AWS Identity Access Management (IAM) features enable customers to grant role-based access to users that limits their access to Amazon’s APIs and related resources. IAM not only enables control access of access to specific AWS resources, but can also specify constraints on the mode of access to AWS. For example, IAM permits conditions about access to AWS according to parameters such as the time of day, originating IP address or the use of SSL.
Identity Federation enhances IAM by allowing users to access AWS resources without requiring an individual IAM user identity. Organizations can now grant temporary access to guest users by way of access keys or session tokens that expire after a designated period of time.
AWS Direct Connect
AWS Direct Connect enables customers to securely access their Amazon Web Services resources by connecting to an Equinix data center that connects to the Amazon Web Services EC2 infrastructure. The direct link through Equinix allows customers to bypass a regular internet connection to their AWS resources and enjoy more predictable data transfer speeds, increased bandwidth and reduced bandwidth costs. AWS expects three major use cases for Amazon Direct Connect: (1) Data center replacement through migration of a data center to an AWS infrastructure; (2) High speed access to custom hosting facilities from an AWS console connected to those facilities via Equinix; and (3) High volume data transfers between a data center and Amazon Web Services.
Currently, AWS Direct Connect is available only through Equinix’s Ashburn, VA data center for connection to Amazon’s US-East Northern Virginia data center. AWS Direct Connect locations are planned for San Jose, Los Angeles, London, Tokyo and Singapore.

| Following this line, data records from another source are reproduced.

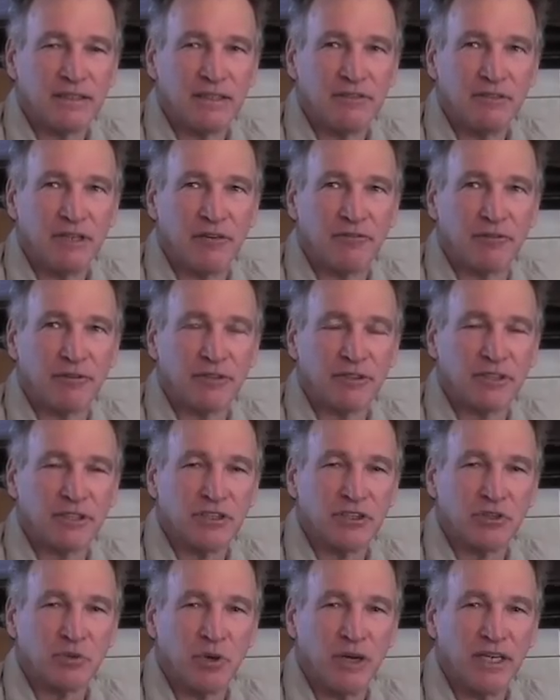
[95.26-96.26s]
of different
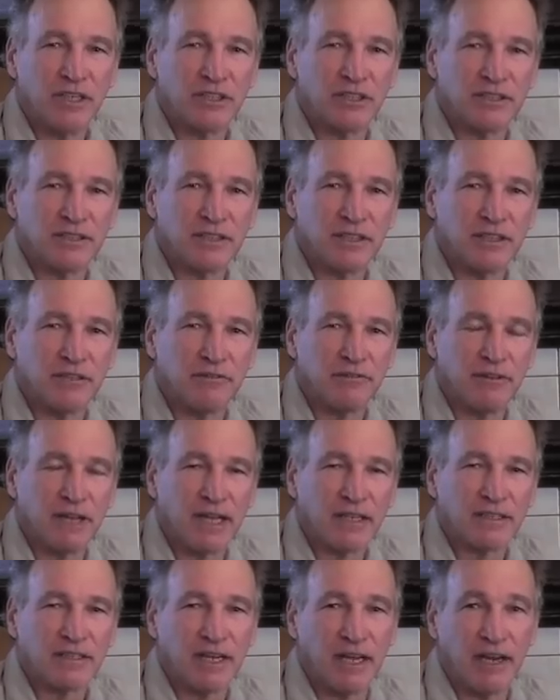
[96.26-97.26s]
situations that
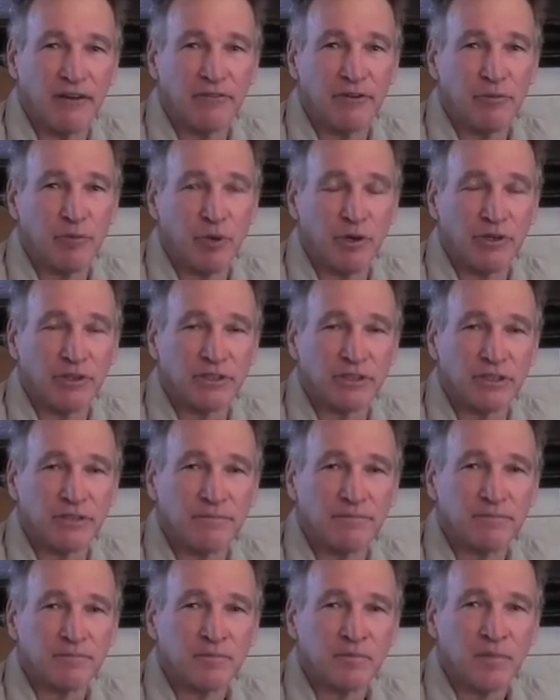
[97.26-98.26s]
affect every person.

Virtual Private Cloud Everywhere
The AWS Virtual Private Cloud (VPC) offering enables customers to provision a dedicated set of servers with complete control over the configuration of the virtual networking environment. The Virtual Private Cloud network has now graduated from Beta to General Availability mode. In addition, the VPC is available from more than one Availability Zone within a specific AWS Region.

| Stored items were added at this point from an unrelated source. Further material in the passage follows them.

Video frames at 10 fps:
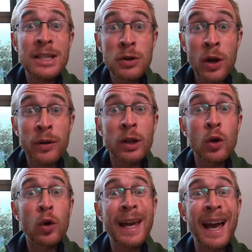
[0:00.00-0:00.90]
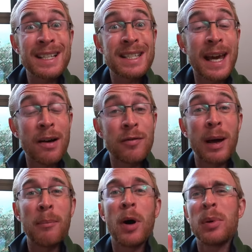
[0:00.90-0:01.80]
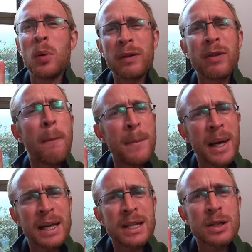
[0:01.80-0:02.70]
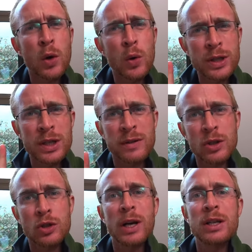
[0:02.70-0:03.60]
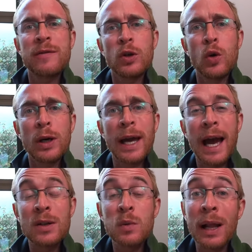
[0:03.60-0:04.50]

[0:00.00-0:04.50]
Did you know that your cat's cat flap might be one of the biggest causes of stress for your cat?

Moreover, VPCs are now accessible from more than one VPN connection. Multiple VPN access to Virtual Private Clouds allows clients to create different “customer branches” or offices that access the Virtual Private Cloud through a customized set of VPN credentials.
Users can also create more than one VPC per region and view the status of each VPN access point through the AWS Management console, command line and EC2 API. Additional features include elastic IP addresses for EC2 instances in a VPC, full control of a VPC’s structure and a VPC wizard that facilitates set-up. Finally, VPC capability is now available in all five of Amazon Web Services’s regions: US East (Northern Virginia), US West (Northern California), EU (Ireland), Asia Pacific (Singapore), and Asia Pacific (Tokyo).
The recent deployment collectively amounts to a release that “qualifies as massive” according to Jeff Barr of Amazon Web Services. Virtual Private Clouds appeal to enterprise customers for obvious security and regulatory reasons involving a desire not to commingle data with servers leveraged by other customers. Identity Federation gives enterprises greater control over user access privileges to AWS. AWS Direct Connect responds to customer feedback about a desire to access AWS through means other than the public internet. Meanwhile, the enhancements to the Virtual Private Cloud enable greater redundancy and failover planning in addition to superior flexibility vis-à-vis VPC management and configuration.